Collected data
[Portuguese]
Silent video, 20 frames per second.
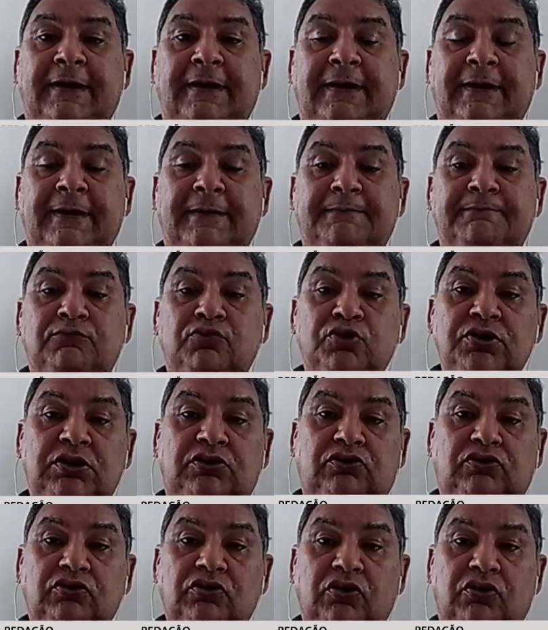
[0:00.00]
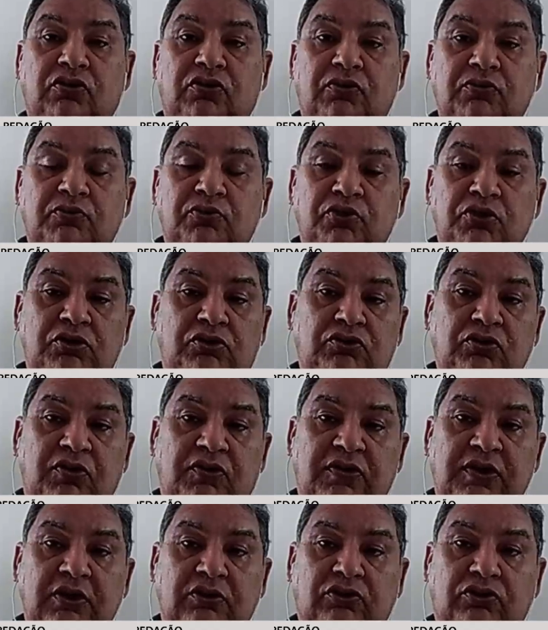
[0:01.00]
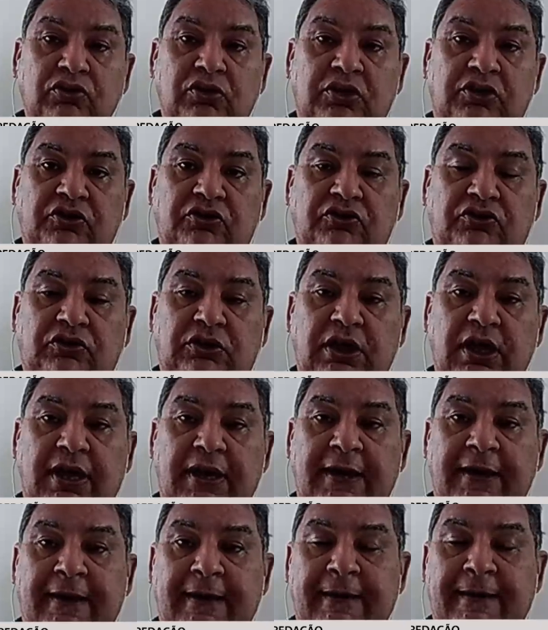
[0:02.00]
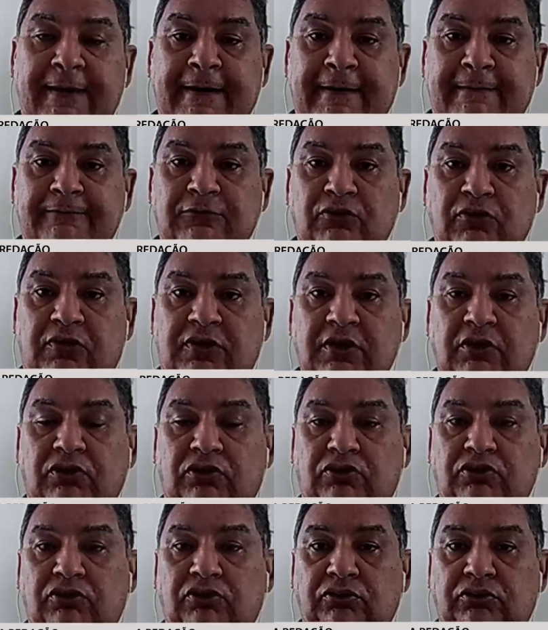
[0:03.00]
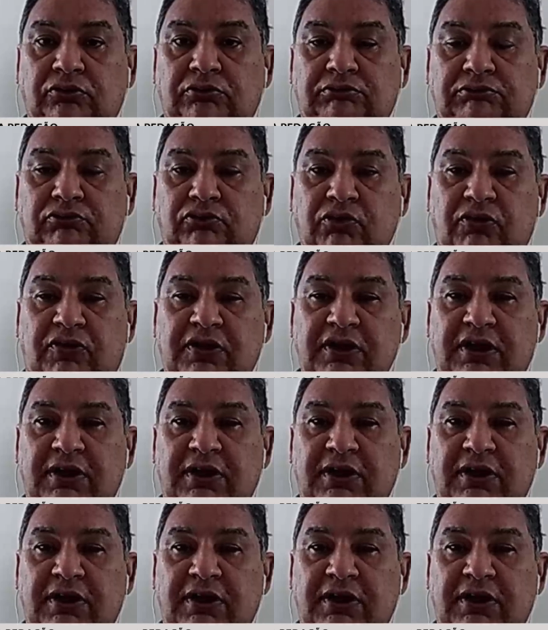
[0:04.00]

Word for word: é, muitos, muitos setores da, do setor,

* [WORK REQUEST]: Leave nothing out but the pictures when transcribing the records.

* [EXERCISE SOLUTION]:
[Portuguese]
Silent video, 20 frames per second.
[0:00.00]
[0:01.00]
[0:02.00]
[0:03.00]
[0:04.00]

Word for word: é, muitos, muitos setores da, do setor,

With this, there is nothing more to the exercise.